僕は苦笑してしまったが、透は真剣だった。

「もっと、聞かせてあげればよかったかな。ここで弾いてた時は、いつも閉め切っていたから」

あの頃の僕は、自分に自信がなかった。
他人の評価も気にする人間でもなかった。
でも、ほんの少しでもいい。
外に目を向けていたら、違っていたこともあるのかもしれない。

「先輩は、もっと自分を好きになるべきです。それだけの物を、持っているのだから」

無垢な眼差しで透は見ていた。
僕と言う人間の向こう側にいる明良を。
僕はそれを今までずっと話せないでいた。
彼を救った音は、それまでずっと僕を支えてきた音でもあった。
その意味で、僕たちは本当に似た物同士だったんだ。
だから、慕ってくれる透に申し訳なくて話すことができなかった。
俯いたままの僕に透は言った。

「いいんですよ、先輩。
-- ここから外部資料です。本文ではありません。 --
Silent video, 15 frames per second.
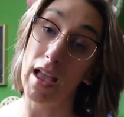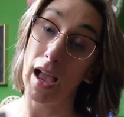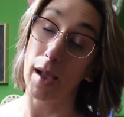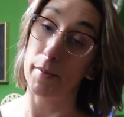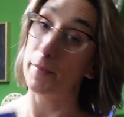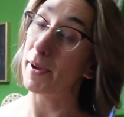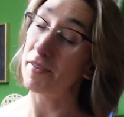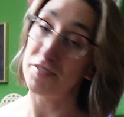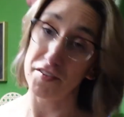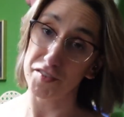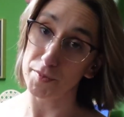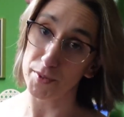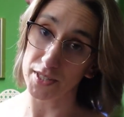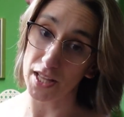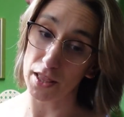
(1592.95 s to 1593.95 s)
I'm about
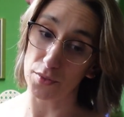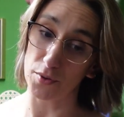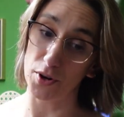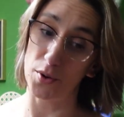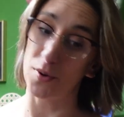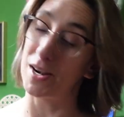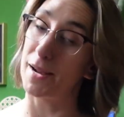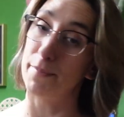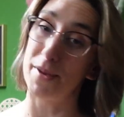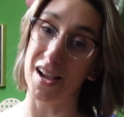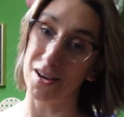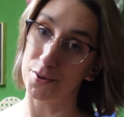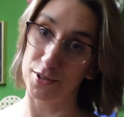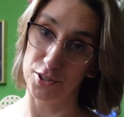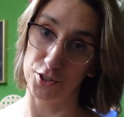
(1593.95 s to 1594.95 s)
50% through, and I'm
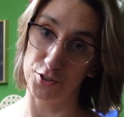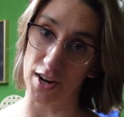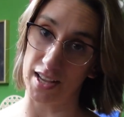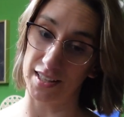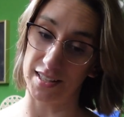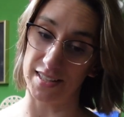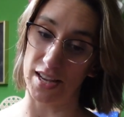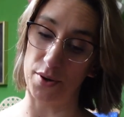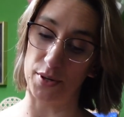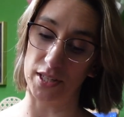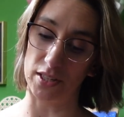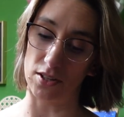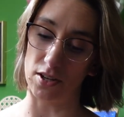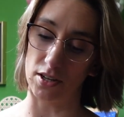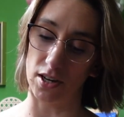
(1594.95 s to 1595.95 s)
not going to drag this out
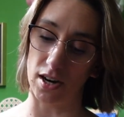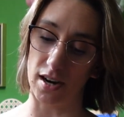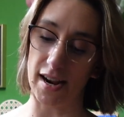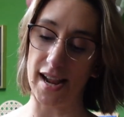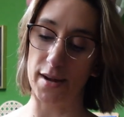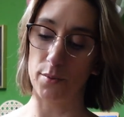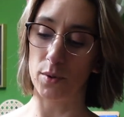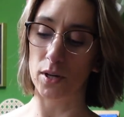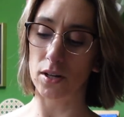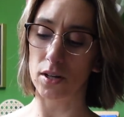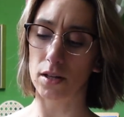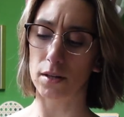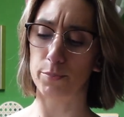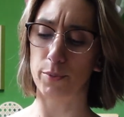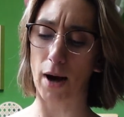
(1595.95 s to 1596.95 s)
any longer. I
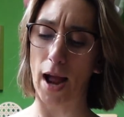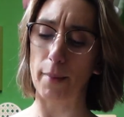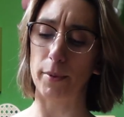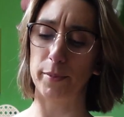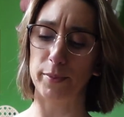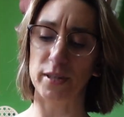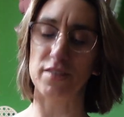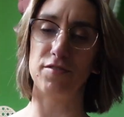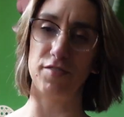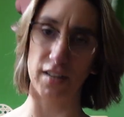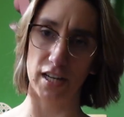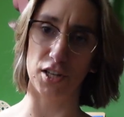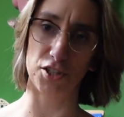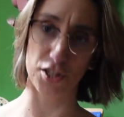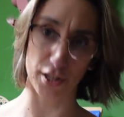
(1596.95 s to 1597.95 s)
will probably
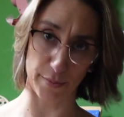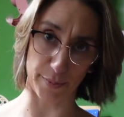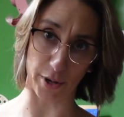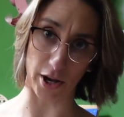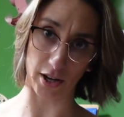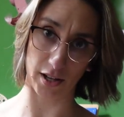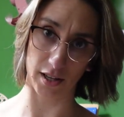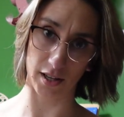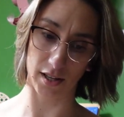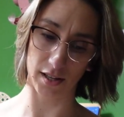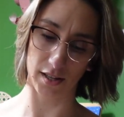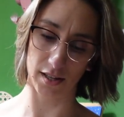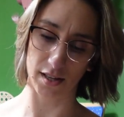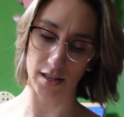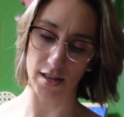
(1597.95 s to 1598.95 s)
finish the book,
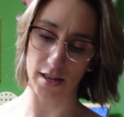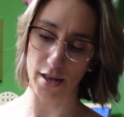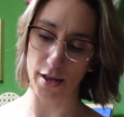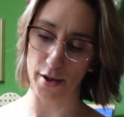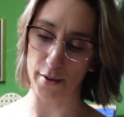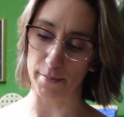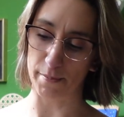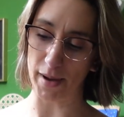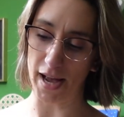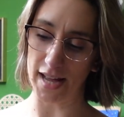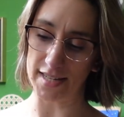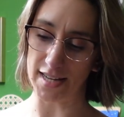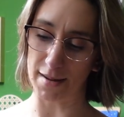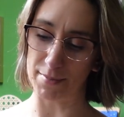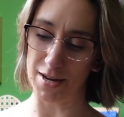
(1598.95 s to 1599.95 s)

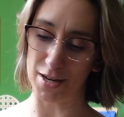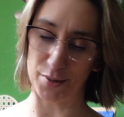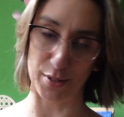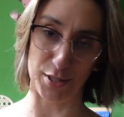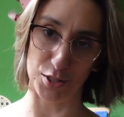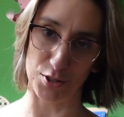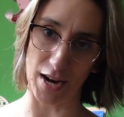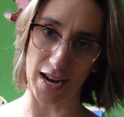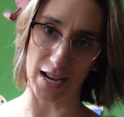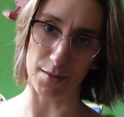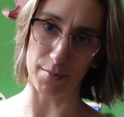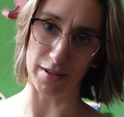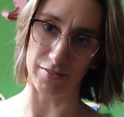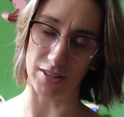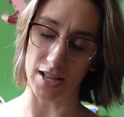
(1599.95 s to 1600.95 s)
but I'm not going to drag out
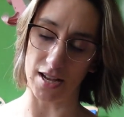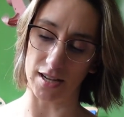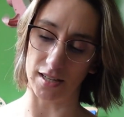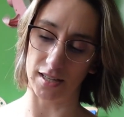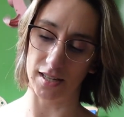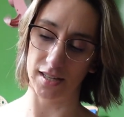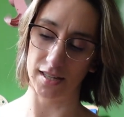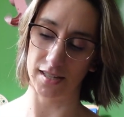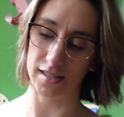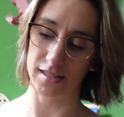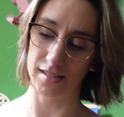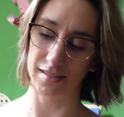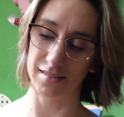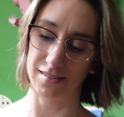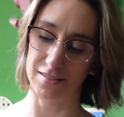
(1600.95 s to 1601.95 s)
my vlog
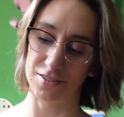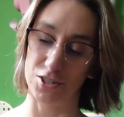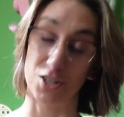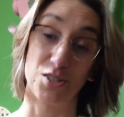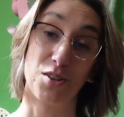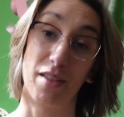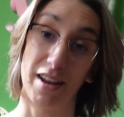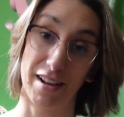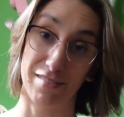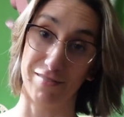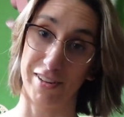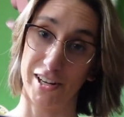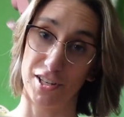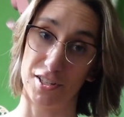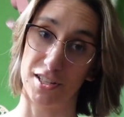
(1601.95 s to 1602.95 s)
just so that I can
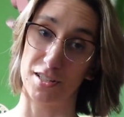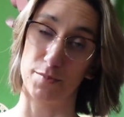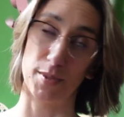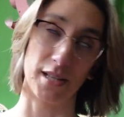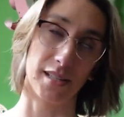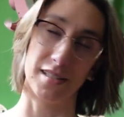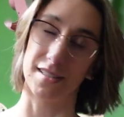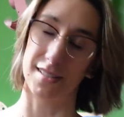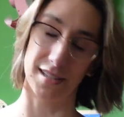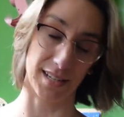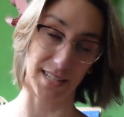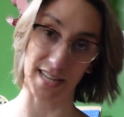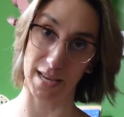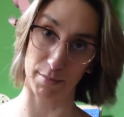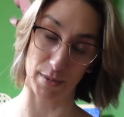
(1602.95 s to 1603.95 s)
finish this because it's going
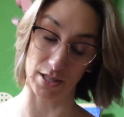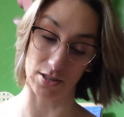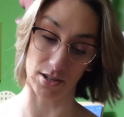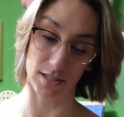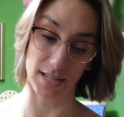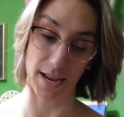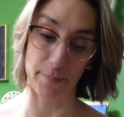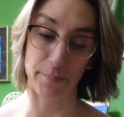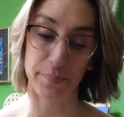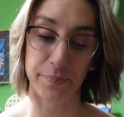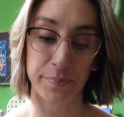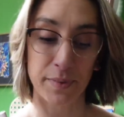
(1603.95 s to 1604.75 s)
to take me a long time.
何も言わないでください」

彼は首を振って、言った。

「義姉さんと先輩の関係を初めて聞いた時に、気付いたんです。先輩が、この人に憧れていること。それは、僕と兄さんの関係に少し似ていました。兄さんはああいう人だったから、誰からも好かれて、味方も大勢いた。そんな兄だったから、僕は屈してしまった。比べられるのが嫌でしょうがなかった。兄さんみたいになりたいって憧れながらも、心のどこかであの人の事を否定していたんです。でも、先輩は、違ったんですよね?」

透は確かめるように僕を見て、聞いた。
僕は下を向きながら自分の手を見た。
細長く、真っすぐに伸びた手。
指の先端はタコになって、石のように硬くなっていた。
正真正銘ピアニストの手だ。
いつか触れた彼女の手の硬さを思い出す。

きっとあの頃よりもっと前から、僕は明良をピアニストとして意識していたんだ。